◆ Description of the task:
Your reply should consist solely of the number of lines in the data that contain "with".

◆ Data records:
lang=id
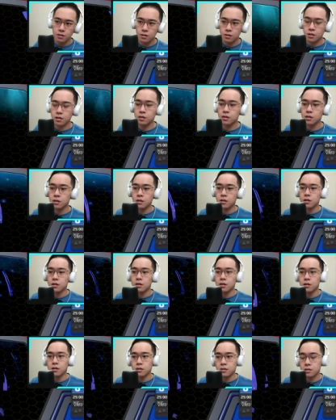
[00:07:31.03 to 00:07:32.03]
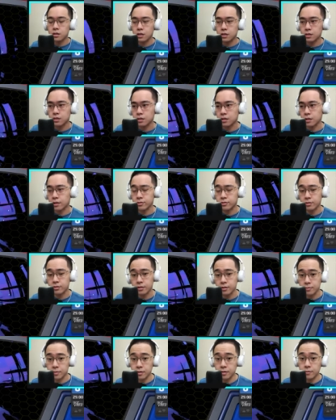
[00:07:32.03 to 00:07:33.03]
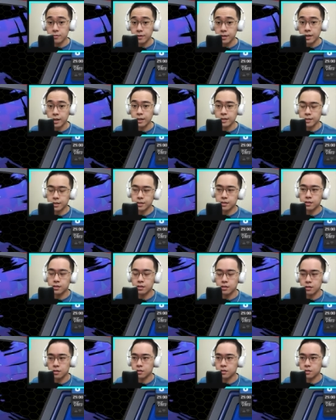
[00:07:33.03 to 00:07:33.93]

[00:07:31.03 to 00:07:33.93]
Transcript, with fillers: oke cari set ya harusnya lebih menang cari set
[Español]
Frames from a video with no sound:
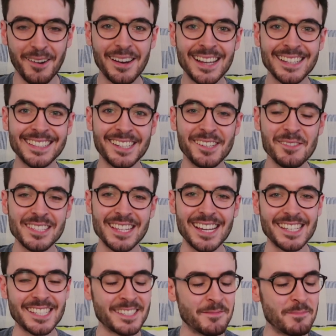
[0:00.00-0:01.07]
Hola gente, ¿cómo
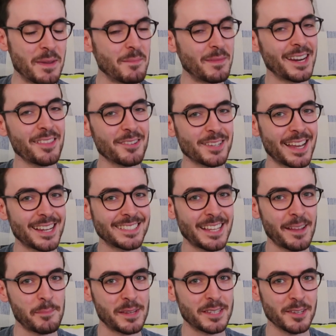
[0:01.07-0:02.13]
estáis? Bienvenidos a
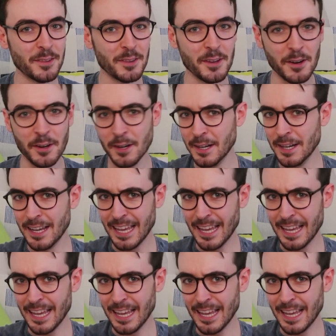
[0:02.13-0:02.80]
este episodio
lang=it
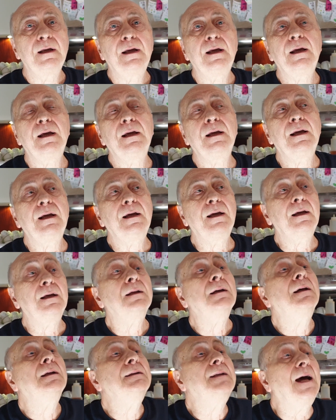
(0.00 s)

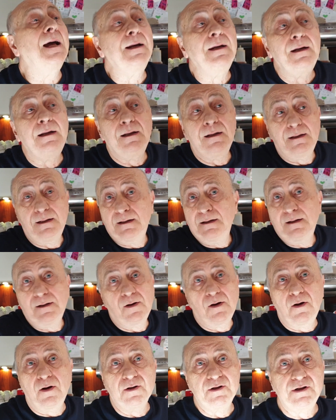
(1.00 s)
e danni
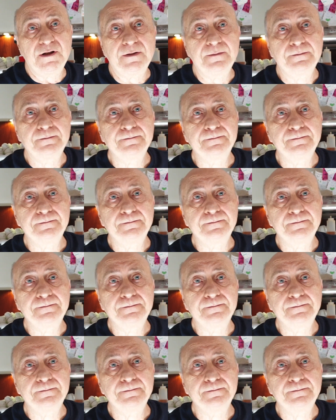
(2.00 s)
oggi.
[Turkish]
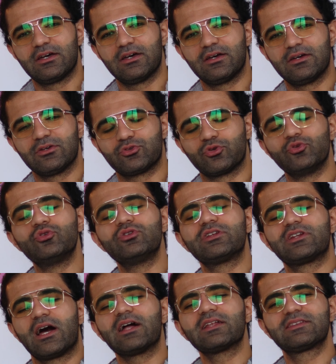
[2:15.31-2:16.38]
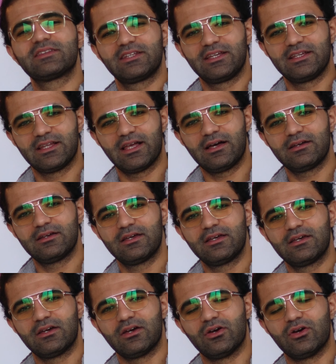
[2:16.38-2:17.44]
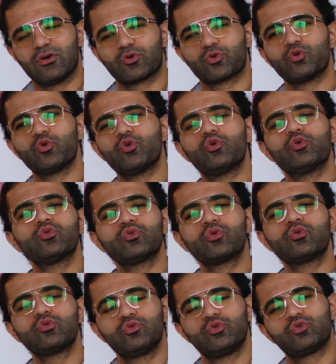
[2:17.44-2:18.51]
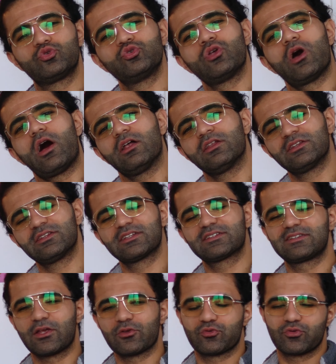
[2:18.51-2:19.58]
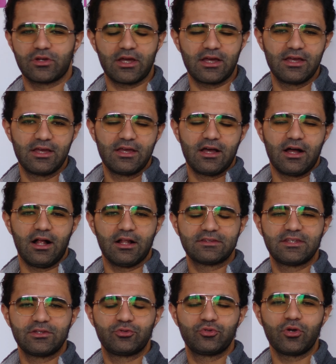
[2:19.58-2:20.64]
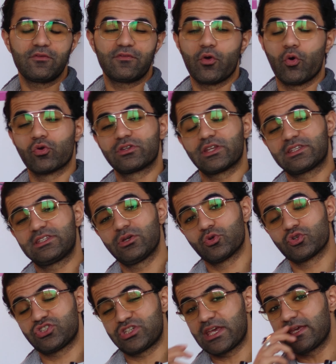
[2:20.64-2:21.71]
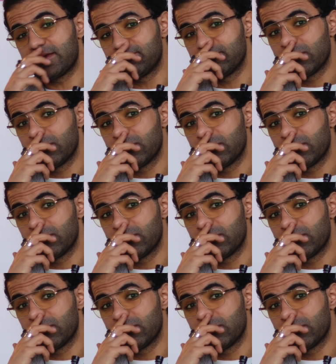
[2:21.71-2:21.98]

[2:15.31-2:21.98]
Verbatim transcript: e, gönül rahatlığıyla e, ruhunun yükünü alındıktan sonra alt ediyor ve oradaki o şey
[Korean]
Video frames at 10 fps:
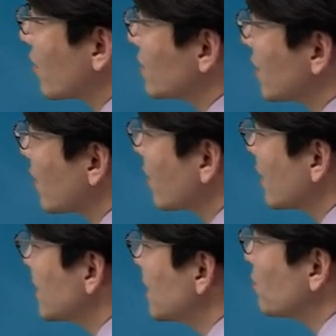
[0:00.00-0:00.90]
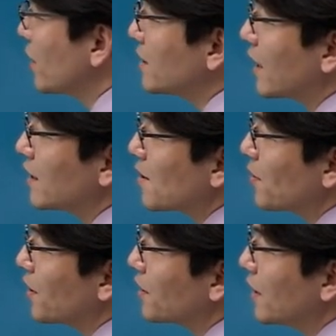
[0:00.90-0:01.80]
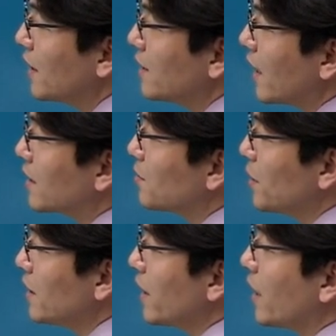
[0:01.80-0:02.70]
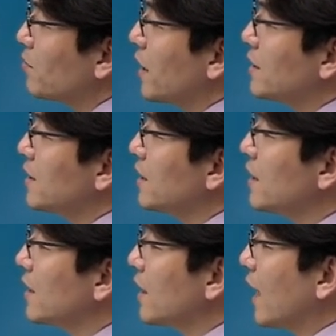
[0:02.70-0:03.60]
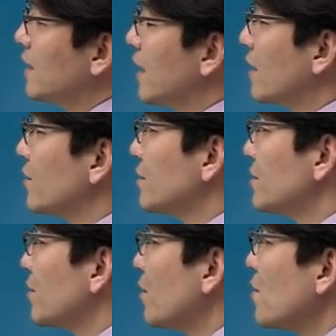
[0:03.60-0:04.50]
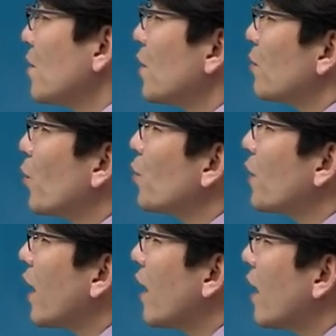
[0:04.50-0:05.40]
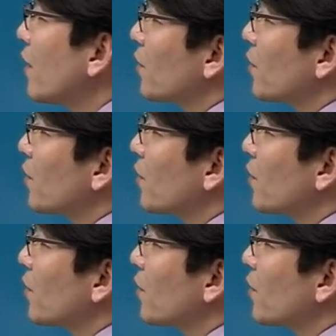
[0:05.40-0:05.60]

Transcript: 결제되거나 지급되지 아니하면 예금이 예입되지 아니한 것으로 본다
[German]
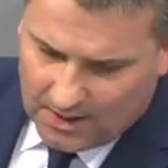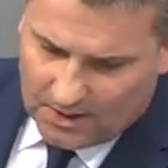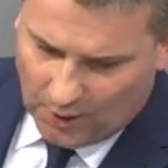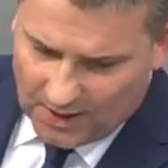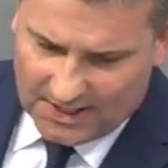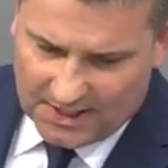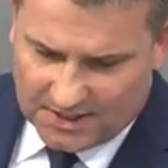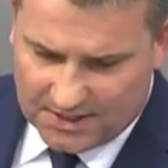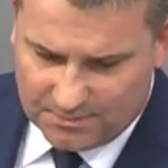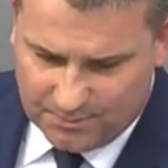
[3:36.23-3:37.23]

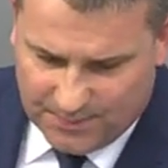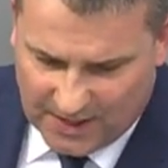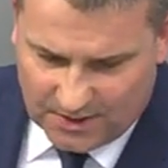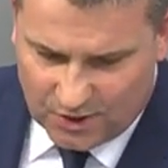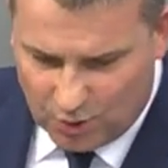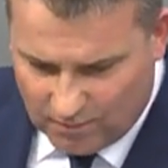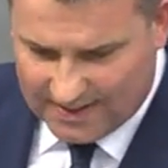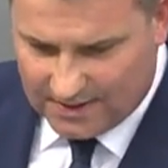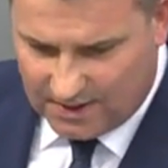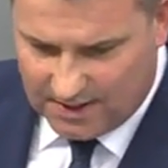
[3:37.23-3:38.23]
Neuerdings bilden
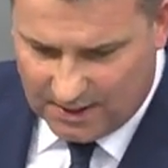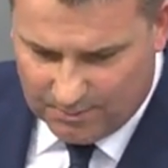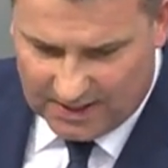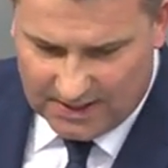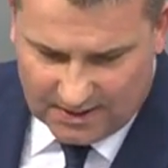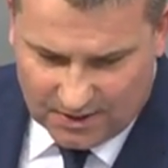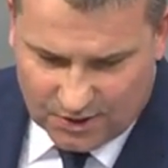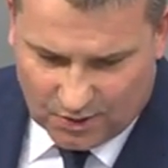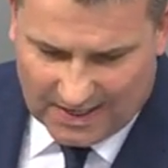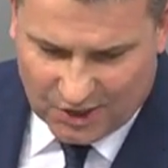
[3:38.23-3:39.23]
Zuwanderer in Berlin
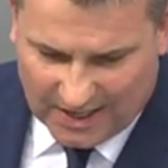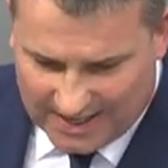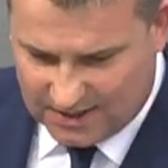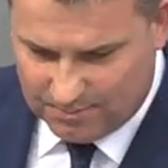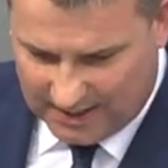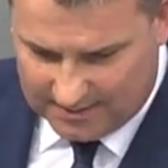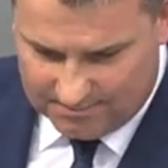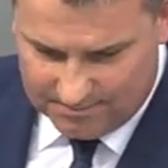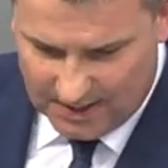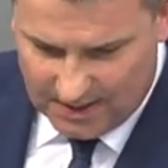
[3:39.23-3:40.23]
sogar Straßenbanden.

◆ Exercise response:
2